C’est la dernière phase et elle peut prendre deux formes. On  peut avoir bien intégré l’événement avec une résolution des symptômes. Dans l’autre cas, les symptômes restent chroniques et cristallisés et un médecin doit intervenir. Dans mon cas, je ne suis pas parvenue à cette étape de résolution. Donc tout cela a affecté mon quotidien et a contribué à la diminution de ma qualité de vie. J’étais dans un état où je n’avais plus aucune estime de moi parce que la peur était restée trop vive. Ma cicatrice était encore douloureuse et très présente. C’est pour cette raison, plusieurs mois suite à  mon événement traumatique, que je suis allée chercher de l’aide extérieure pour m’en sortir.

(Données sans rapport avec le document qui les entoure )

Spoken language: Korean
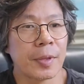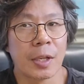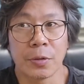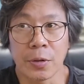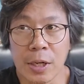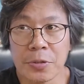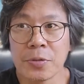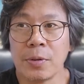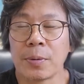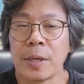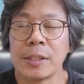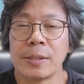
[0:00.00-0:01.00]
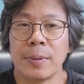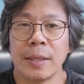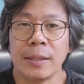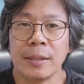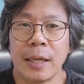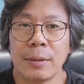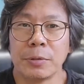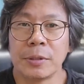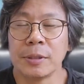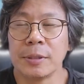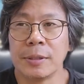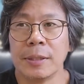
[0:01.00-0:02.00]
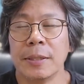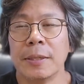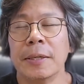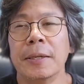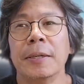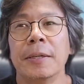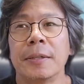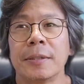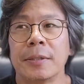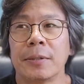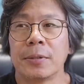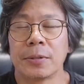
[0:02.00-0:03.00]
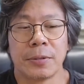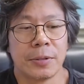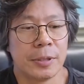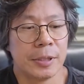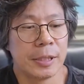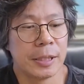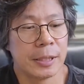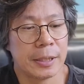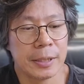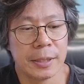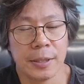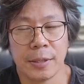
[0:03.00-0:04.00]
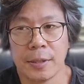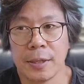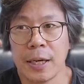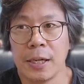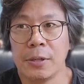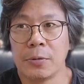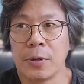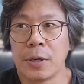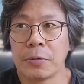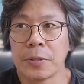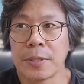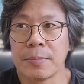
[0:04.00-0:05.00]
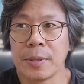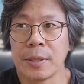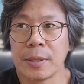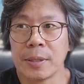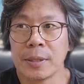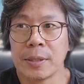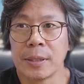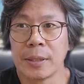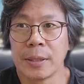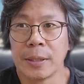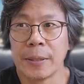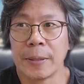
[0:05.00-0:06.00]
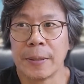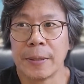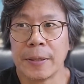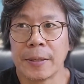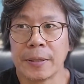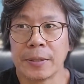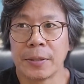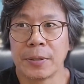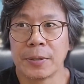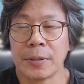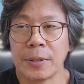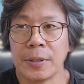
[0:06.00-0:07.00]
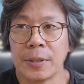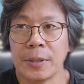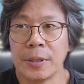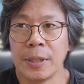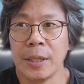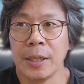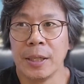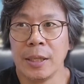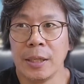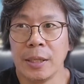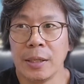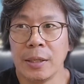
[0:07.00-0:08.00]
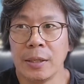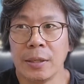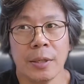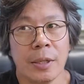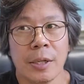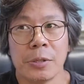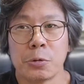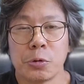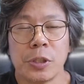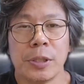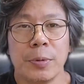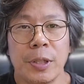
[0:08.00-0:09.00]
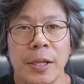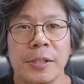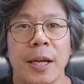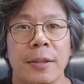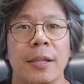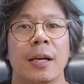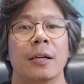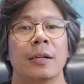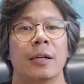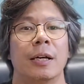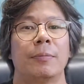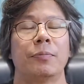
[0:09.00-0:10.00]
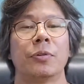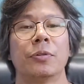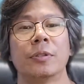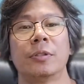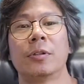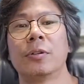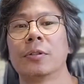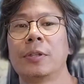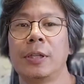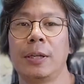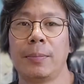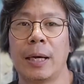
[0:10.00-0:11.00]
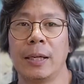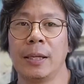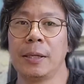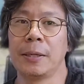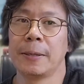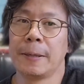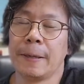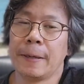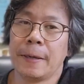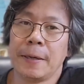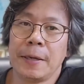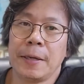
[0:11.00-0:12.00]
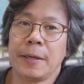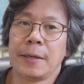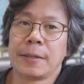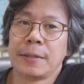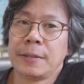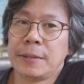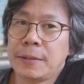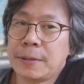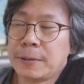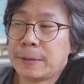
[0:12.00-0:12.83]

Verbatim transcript: 떠날 수는 없겠지만은 아무튼 그런 것들을 이제 하려고 하고 있습니다. 이제. 네, 그런 것들이 중심이 되지 않나? 앞으로는 그런 것들이 많이 그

Ne perdez pas courage et ne perdez pas espoir. Allez chercher de l’aide. Oui oui, il existe des gens formés pour vous aider. Dans mon prochain article, je vous expliquerai la conséquence de mon choc post-traumatique, c’est-à-dire la dépression majeure. Je vous donnerai également des pistes de solutions pour vous aider à passer au travers. Les séquelles d’un choc post-traumatique semblent parfois insurmontables. Vous avez tout fait pour tenter de vous aider et vous sentez que vous ne faites pas de progrès, parce que votre souffrance est toujours aussi grande? Pourquoi continuer à essayer seul? Des professionnelles de la santé peuvent vous aider à diminuer votre détresse et à retrouver votre qualité de vie.

Rappelez-vous que vous n’êtes pas seul et vous êtes important.